Keep the wording of each record exactly the same when you repeat it, and leave out pictures.

━━━ Given data ━━━

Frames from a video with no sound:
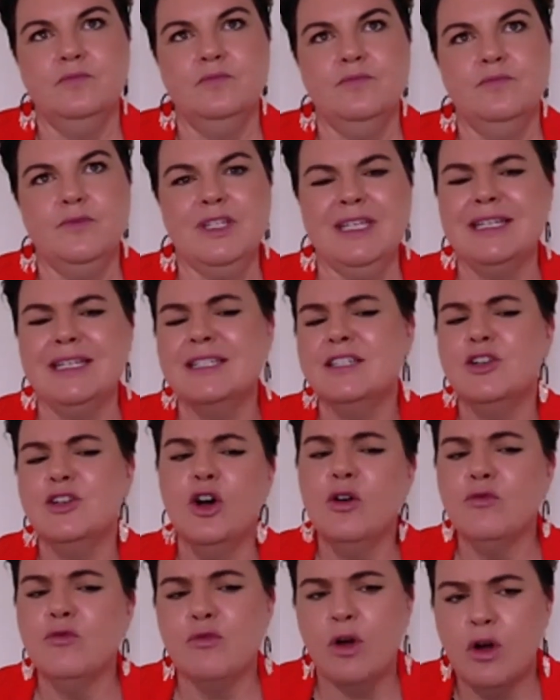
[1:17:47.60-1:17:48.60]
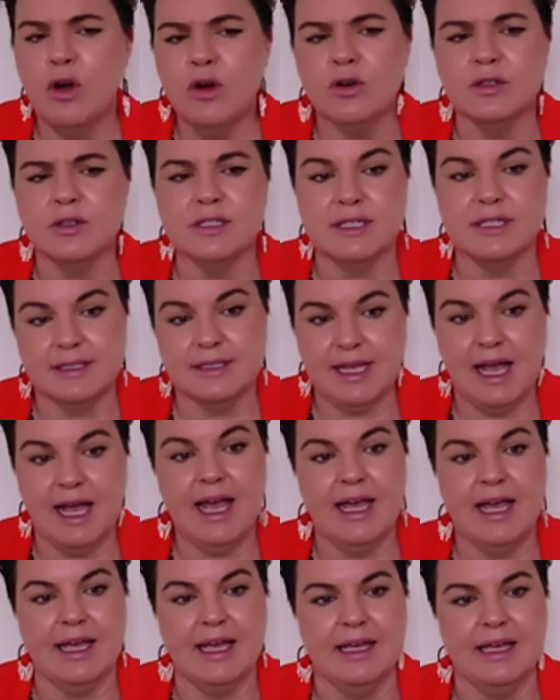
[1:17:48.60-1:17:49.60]
it's not wrong to
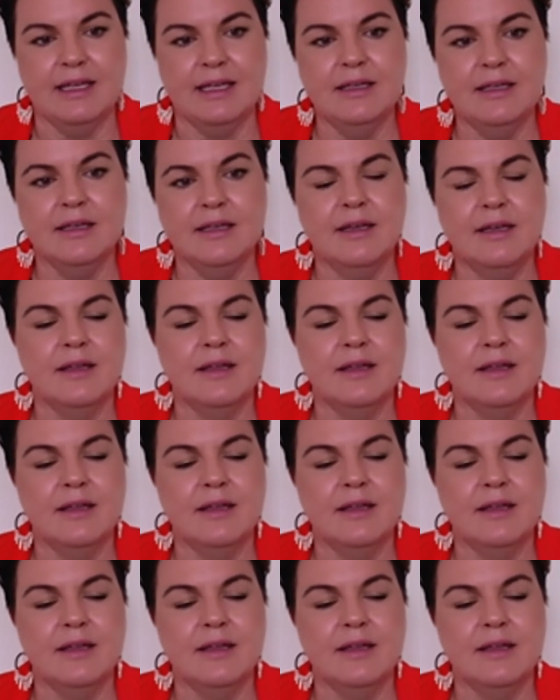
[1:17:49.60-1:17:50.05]
say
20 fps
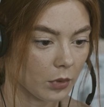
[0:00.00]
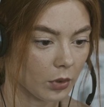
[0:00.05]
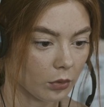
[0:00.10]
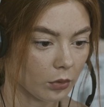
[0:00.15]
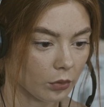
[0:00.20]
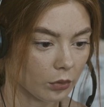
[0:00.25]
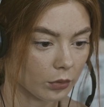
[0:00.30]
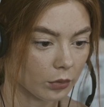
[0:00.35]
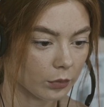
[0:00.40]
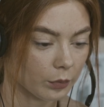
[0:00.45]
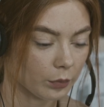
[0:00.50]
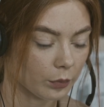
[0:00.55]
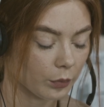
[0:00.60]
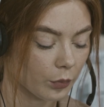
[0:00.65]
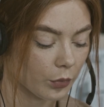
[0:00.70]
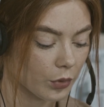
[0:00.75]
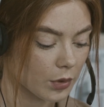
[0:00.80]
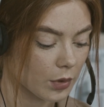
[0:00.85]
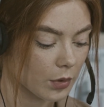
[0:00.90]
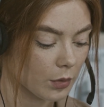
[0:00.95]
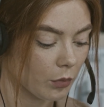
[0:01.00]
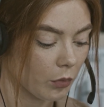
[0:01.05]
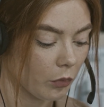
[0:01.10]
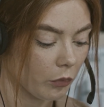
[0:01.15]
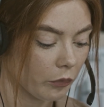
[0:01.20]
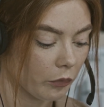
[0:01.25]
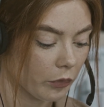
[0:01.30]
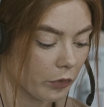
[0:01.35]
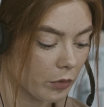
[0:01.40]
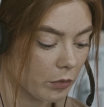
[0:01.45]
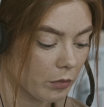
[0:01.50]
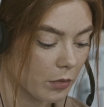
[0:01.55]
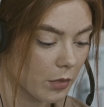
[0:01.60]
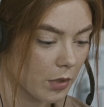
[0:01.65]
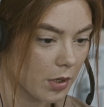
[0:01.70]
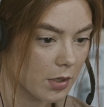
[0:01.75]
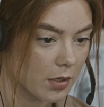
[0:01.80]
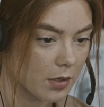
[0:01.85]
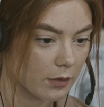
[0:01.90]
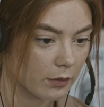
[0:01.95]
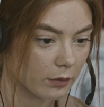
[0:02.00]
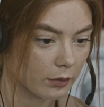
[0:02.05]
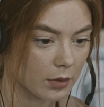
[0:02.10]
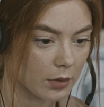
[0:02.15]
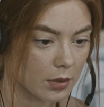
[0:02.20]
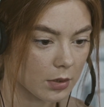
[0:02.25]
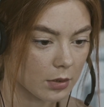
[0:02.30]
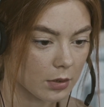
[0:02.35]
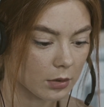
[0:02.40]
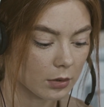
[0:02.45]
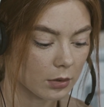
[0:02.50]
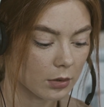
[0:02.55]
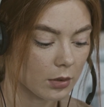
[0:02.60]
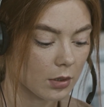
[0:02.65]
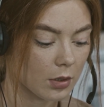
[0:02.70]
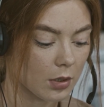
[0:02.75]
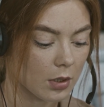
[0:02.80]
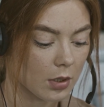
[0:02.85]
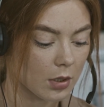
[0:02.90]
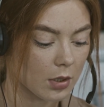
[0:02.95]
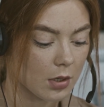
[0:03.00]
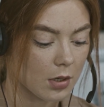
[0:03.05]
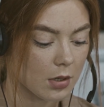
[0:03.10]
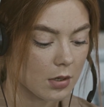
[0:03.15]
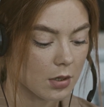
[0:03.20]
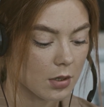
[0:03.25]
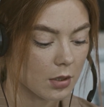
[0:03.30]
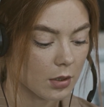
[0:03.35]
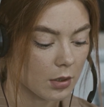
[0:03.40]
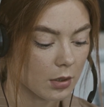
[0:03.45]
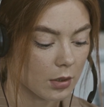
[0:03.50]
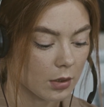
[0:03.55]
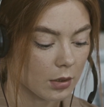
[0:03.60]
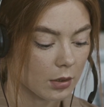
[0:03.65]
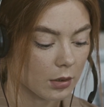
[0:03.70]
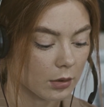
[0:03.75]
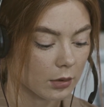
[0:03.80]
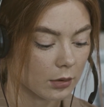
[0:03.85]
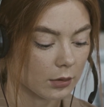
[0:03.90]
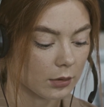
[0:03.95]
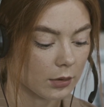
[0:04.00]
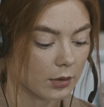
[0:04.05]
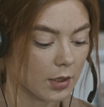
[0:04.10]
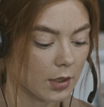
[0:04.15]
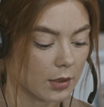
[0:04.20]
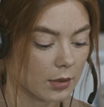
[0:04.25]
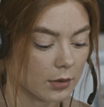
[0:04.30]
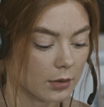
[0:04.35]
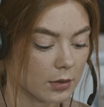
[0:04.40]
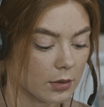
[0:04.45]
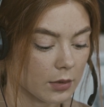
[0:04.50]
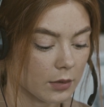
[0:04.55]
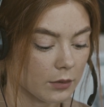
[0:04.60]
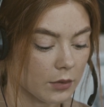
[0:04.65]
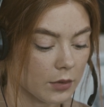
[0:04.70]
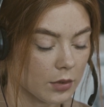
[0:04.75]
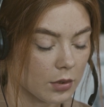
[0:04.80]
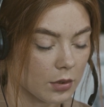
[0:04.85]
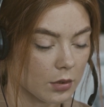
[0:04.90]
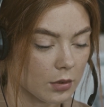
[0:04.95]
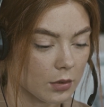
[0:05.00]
then hire an ISA to call, qualify those leads and set appointments for you for just $5 an hour.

━━━

[Result of the exercise]
Frames from a video with no sound:
[1:17:47.60-1:17:48.60]
[1:17:48.60-1:17:49.60]
it's not wrong to
[1:17:49.60-1:17:50.05]
say
20 fps
[0:00.00]
[0:00.05]
[0:00.10]
[0:00.15]
[0:00.20]
[0:00.25]
[0:00.30]
[0:00.35]
[0:00.40]
[0:00.45]
[0:00.50]
[0:00.55]
[0:00.60]
[0:00.65]
[0:00.70]
[0:00.75]
[0:00.80]
[0:00.85]
[0:00.90]
[0:00.95]
[0:01.00]
[0:01.05]
[0:01.10]
[0:01.15]
[0:01.20]
[0:01.25]
[0:01.30]
[0:01.35]
[0:01.40]
[0:01.45]
[0:01.50]
[0:01.55]
[0:01.60]
[0:01.65]
[0:01.70]
[0:01.75]
[0:01.80]
[0:01.85]
[0:01.90]
[0:01.95]
[0:02.00]
[0:02.05]
[0:02.10]
[0:02.15]
[0:02.20]
[0:02.25]
[0:02.30]
[0:02.35]
[0:02.40]
[0:02.45]
[0:02.50]
[0:02.55]
[0:02.60]
[0:02.65]
[0:02.70]
[0:02.75]
[0:02.80]
[0:02.85]
[0:02.90]
[0:02.95]
[0:03.00]
[0:03.05]
[0:03.10]
[0:03.15]
[0:03.20]
[0:03.25]
[0:03.30]
[0:03.35]
[0:03.40]
[0:03.45]
[0:03.50]
[0:03.55]
[0:03.60]
[0:03.65]
[0:03.70]
[0:03.75]
[0:03.80]
[0:03.85]
[0:03.90]
[0:03.95]
[0:04.00]
[0:04.05]
[0:04.10]
[0:04.15]
[0:04.20]
[0:04.25]
[0:04.30]
[0:04.35]
[0:04.40]
[0:04.45]
[0:04.50]
[0:04.55]
[0:04.60]
[0:04.65]
[0:04.70]
[0:04.75]
[0:04.80]
[0:04.85]
[0:04.90]
[0:04.95]
[0:05.00]
then hire an ISA to call, qualify those leads and set appointments for you for just $5 an hour.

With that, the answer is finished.